Your response is a verbatim copy of the listing, stripped of its images.

----- Input

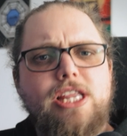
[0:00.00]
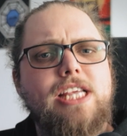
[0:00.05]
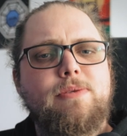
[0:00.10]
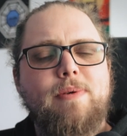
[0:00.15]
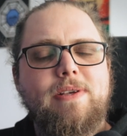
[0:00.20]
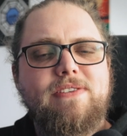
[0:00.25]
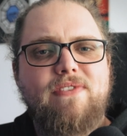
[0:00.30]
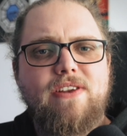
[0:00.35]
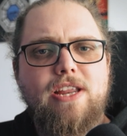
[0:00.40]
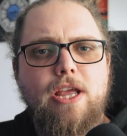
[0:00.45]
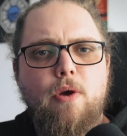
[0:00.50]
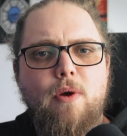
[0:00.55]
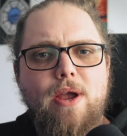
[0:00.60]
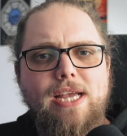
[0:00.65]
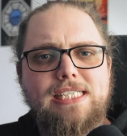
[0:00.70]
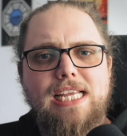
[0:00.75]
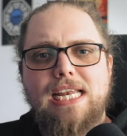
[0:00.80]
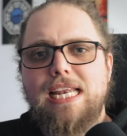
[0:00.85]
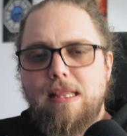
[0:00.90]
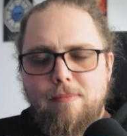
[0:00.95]
So this week's video
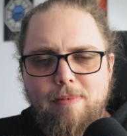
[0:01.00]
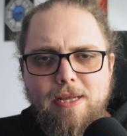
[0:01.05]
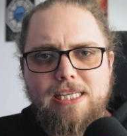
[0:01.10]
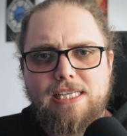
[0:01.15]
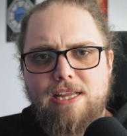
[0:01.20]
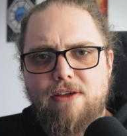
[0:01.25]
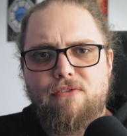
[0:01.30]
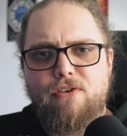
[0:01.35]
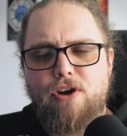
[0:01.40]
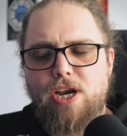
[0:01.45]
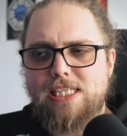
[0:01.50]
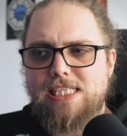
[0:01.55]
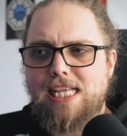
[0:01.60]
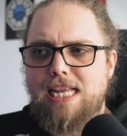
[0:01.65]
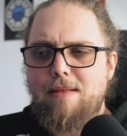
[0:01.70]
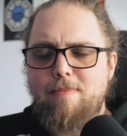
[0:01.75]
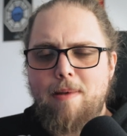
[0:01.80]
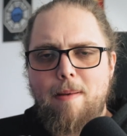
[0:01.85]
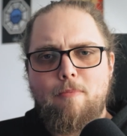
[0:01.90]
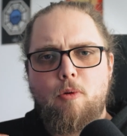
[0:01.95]
is a little bit different. It's a
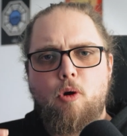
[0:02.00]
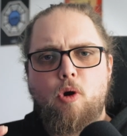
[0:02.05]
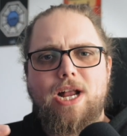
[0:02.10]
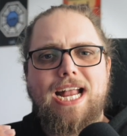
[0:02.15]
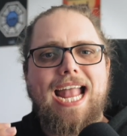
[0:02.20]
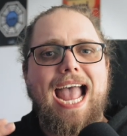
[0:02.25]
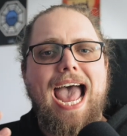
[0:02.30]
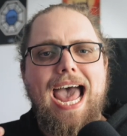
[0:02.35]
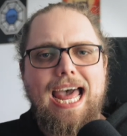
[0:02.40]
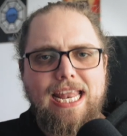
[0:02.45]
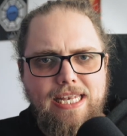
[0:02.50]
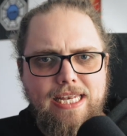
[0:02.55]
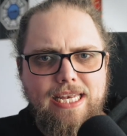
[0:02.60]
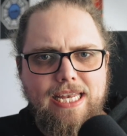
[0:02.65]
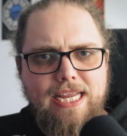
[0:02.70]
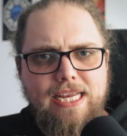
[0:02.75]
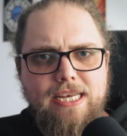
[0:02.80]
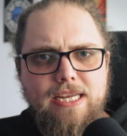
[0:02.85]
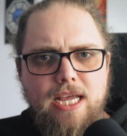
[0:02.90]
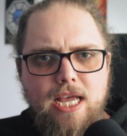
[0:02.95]
little bit more
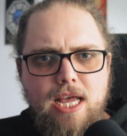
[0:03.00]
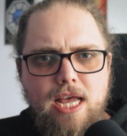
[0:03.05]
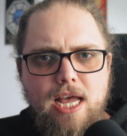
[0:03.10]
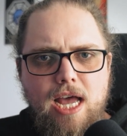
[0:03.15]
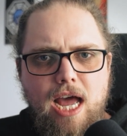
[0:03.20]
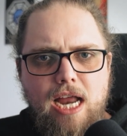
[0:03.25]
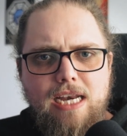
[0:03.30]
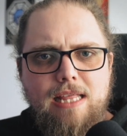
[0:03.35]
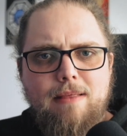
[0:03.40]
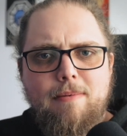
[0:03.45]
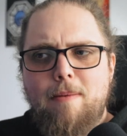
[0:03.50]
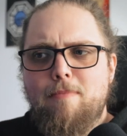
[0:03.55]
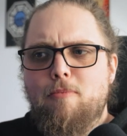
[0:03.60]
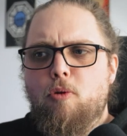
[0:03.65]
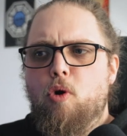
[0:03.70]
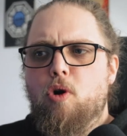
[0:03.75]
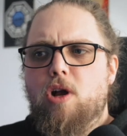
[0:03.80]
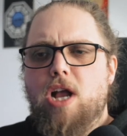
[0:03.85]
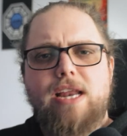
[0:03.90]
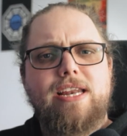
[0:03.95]
candid, a little bit
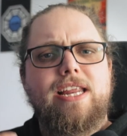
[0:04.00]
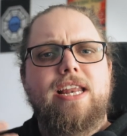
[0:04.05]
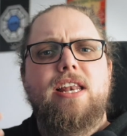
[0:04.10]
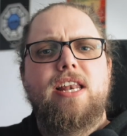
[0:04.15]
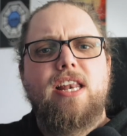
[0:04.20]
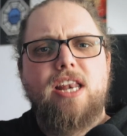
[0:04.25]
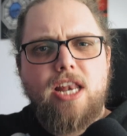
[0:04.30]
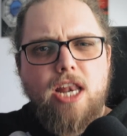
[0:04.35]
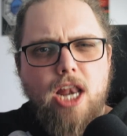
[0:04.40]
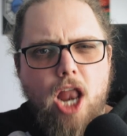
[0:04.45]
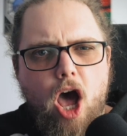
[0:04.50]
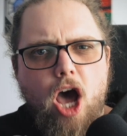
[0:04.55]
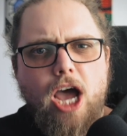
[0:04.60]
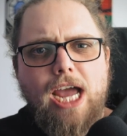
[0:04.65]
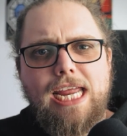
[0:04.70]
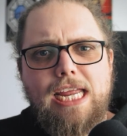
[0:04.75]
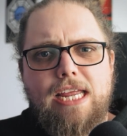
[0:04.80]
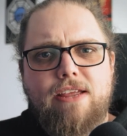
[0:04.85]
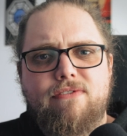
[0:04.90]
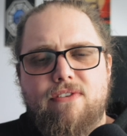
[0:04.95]
more kind of
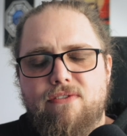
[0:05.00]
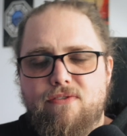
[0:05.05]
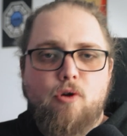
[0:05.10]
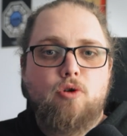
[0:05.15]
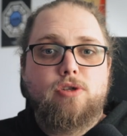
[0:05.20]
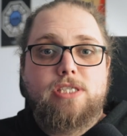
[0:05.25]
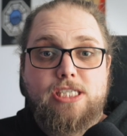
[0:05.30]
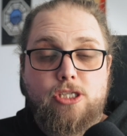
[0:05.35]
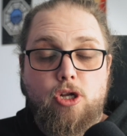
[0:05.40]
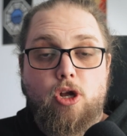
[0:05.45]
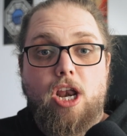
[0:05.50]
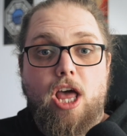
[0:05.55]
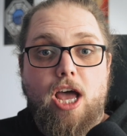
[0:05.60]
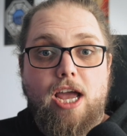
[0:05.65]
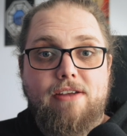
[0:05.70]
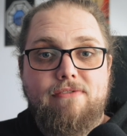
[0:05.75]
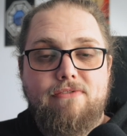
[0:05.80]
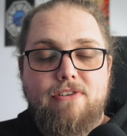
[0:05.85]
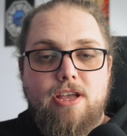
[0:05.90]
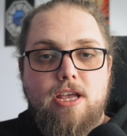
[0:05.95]
live. Of course, it's not
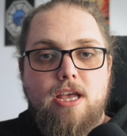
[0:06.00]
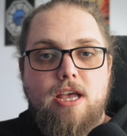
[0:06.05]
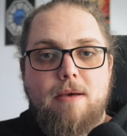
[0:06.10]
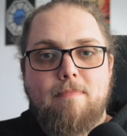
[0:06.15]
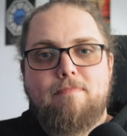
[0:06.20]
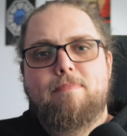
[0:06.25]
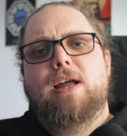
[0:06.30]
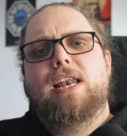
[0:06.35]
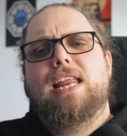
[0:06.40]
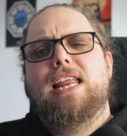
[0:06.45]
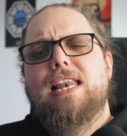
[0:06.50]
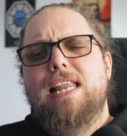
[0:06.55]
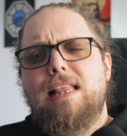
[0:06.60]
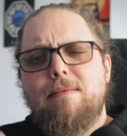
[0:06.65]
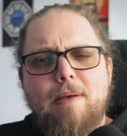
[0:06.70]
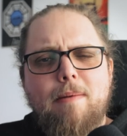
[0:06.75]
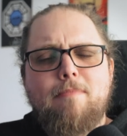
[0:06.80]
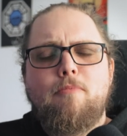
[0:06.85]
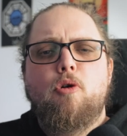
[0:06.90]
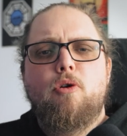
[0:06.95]
live, but a
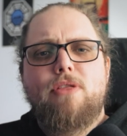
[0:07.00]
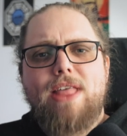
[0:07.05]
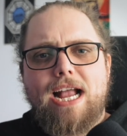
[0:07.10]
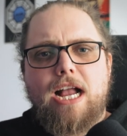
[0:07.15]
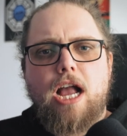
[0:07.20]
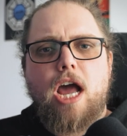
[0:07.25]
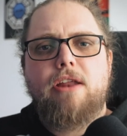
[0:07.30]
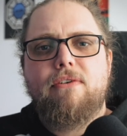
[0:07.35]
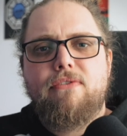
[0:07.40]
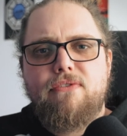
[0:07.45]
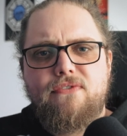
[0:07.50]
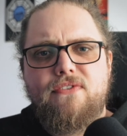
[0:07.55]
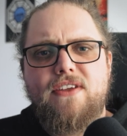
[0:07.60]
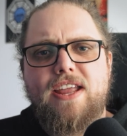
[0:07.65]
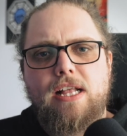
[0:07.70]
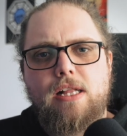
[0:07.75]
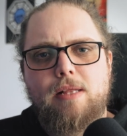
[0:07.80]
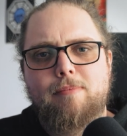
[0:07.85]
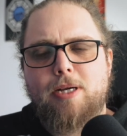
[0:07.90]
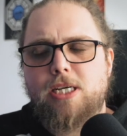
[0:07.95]
little bit more that kind of
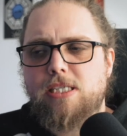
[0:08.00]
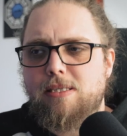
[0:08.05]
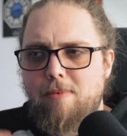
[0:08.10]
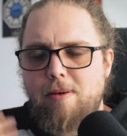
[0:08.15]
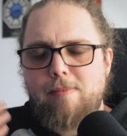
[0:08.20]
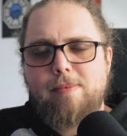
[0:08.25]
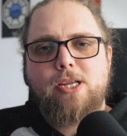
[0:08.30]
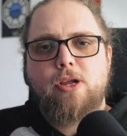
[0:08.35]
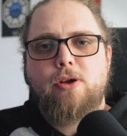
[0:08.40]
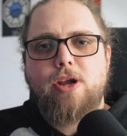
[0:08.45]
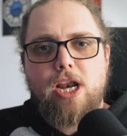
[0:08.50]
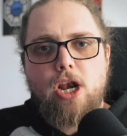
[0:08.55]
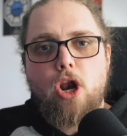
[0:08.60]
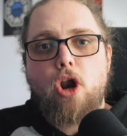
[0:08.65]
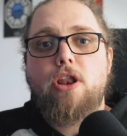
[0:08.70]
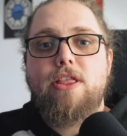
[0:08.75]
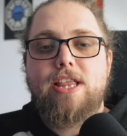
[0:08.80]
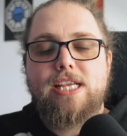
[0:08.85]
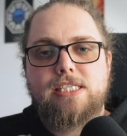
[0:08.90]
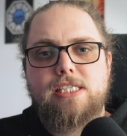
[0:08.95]
feel, because I'm going to be doing a
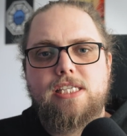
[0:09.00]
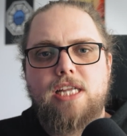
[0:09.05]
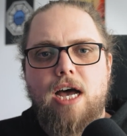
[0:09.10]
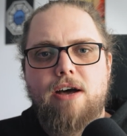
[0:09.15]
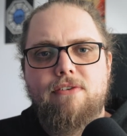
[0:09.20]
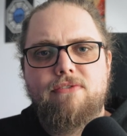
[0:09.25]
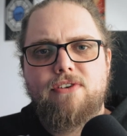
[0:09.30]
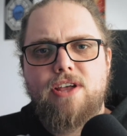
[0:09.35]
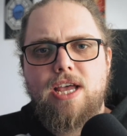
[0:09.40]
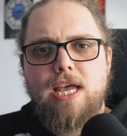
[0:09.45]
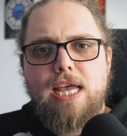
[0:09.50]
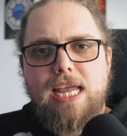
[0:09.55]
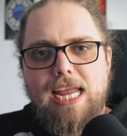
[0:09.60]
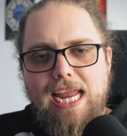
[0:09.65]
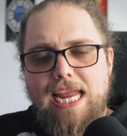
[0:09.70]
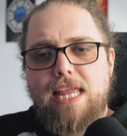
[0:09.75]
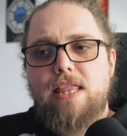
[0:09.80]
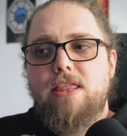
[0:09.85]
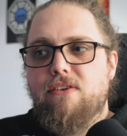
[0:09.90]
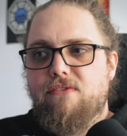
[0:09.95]
lot of this stuff
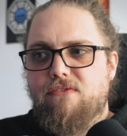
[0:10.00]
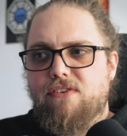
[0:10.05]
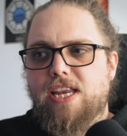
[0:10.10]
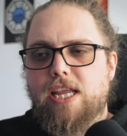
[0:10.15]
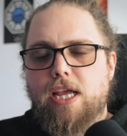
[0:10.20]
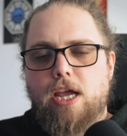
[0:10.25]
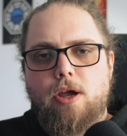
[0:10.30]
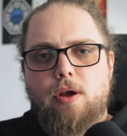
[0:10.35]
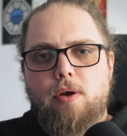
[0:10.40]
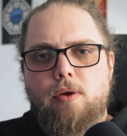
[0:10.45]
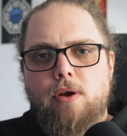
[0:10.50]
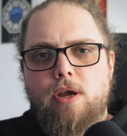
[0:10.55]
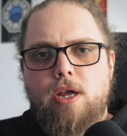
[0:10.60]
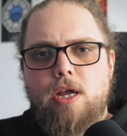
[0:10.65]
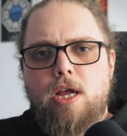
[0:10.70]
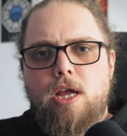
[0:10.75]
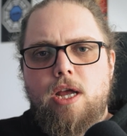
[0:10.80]
in the video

----------

Solution for this problem →
[0:00.00]
[0:00.05]
[0:00.10]
[0:00.15]
[0:00.20]
[0:00.25]
[0:00.30]
[0:00.35]
[0:00.40]
[0:00.45]
[0:00.50]
[0:00.55]
[0:00.60]
[0:00.65]
[0:00.70]
[0:00.75]
[0:00.80]
[0:00.85]
[0:00.90]
[0:00.95]
So this week's video
[0:01.00]
[0:01.05]
[0:01.10]
[0:01.15]
[0:01.20]
[0:01.25]
[0:01.30]
[0:01.35]
[0:01.40]
[0:01.45]
[0:01.50]
[0:01.55]
[0:01.60]
[0:01.65]
[0:01.70]
[0:01.75]
[0:01.80]
[0:01.85]
[0:01.90]
[0:01.95]
is a little bit different. It's a
[0:02.00]
[0:02.05]
[0:02.10]
[0:02.15]
[0:02.20]
[0:02.25]
[0:02.30]
[0:02.35]
[0:02.40]
[0:02.45]
[0:02.50]
[0:02.55]
[0:02.60]
[0:02.65]
[0:02.70]
[0:02.75]
[0:02.80]
[0:02.85]
[0:02.90]
[0:02.95]
little bit more
[0:03.00]
[0:03.05]
[0:03.10]
[0:03.15]
[0:03.20]
[0:03.25]
[0:03.30]
[0:03.35]
[0:03.40]
[0:03.45]
[0:03.50]
[0:03.55]
[0:03.60]
[0:03.65]
[0:03.70]
[0:03.75]
[0:03.80]
[0:03.85]
[0:03.90]
[0:03.95]
candid, a little bit
[0:04.00]
[0:04.05]
[0:04.10]
[0:04.15]
[0:04.20]
[0:04.25]
[0:04.30]
[0:04.35]
[0:04.40]
[0:04.45]
[0:04.50]
[0:04.55]
[0:04.60]
[0:04.65]
[0:04.70]
[0:04.75]
[0:04.80]
[0:04.85]
[0:04.90]
[0:04.95]
more kind of
[0:05.00]
[0:05.05]
[0:05.10]
[0:05.15]
[0:05.20]
[0:05.25]
[0:05.30]
[0:05.35]
[0:05.40]
[0:05.45]
[0:05.50]
[0:05.55]
[0:05.60]
[0:05.65]
[0:05.70]
[0:05.75]
[0:05.80]
[0:05.85]
[0:05.90]
[0:05.95]
live. Of course, it's not
[0:06.00]
[0:06.05]
[0:06.10]
[0:06.15]
[0:06.20]
[0:06.25]
[0:06.30]
[0:06.35]
[0:06.40]
[0:06.45]
[0:06.50]
[0:06.55]
[0:06.60]
[0:06.65]
[0:06.70]
[0:06.75]
[0:06.80]
[0:06.85]
[0:06.90]
[0:06.95]
live, but a
[0:07.00]
[0:07.05]
[0:07.10]
[0:07.15]
[0:07.20]
[0:07.25]
[0:07.30]
[0:07.35]
[0:07.40]
[0:07.45]
[0:07.50]
[0:07.55]
[0:07.60]
[0:07.65]
[0:07.70]
[0:07.75]
[0:07.80]
[0:07.85]
[0:07.90]
[0:07.95]
little bit more that kind of
[0:08.00]
[0:08.05]
[0:08.10]
[0:08.15]
[0:08.20]
[0:08.25]
[0:08.30]
[0:08.35]
[0:08.40]
[0:08.45]
[0:08.50]
[0:08.55]
[0:08.60]
[0:08.65]
[0:08.70]
[0:08.75]
[0:08.80]
[0:08.85]
[0:08.90]
[0:08.95]
feel, because I'm going to be doing a
[0:09.00]
[0:09.05]
[0:09.10]
[0:09.15]
[0:09.20]
[0:09.25]
[0:09.30]
[0:09.35]
[0:09.40]
[0:09.45]
[0:09.50]
[0:09.55]
[0:09.60]
[0:09.65]
[0:09.70]
[0:09.75]
[0:09.80]
[0:09.85]
[0:09.90]
[0:09.95]
lot of this stuff
[0:10.00]
[0:10.05]
[0:10.10]
[0:10.15]
[0:10.20]
[0:10.25]
[0:10.30]
[0:10.35]
[0:10.40]
[0:10.45]
[0:10.50]
[0:10.55]
[0:10.60]
[0:10.65]
[0:10.70]
[0:10.75]
[0:10.80]
in the video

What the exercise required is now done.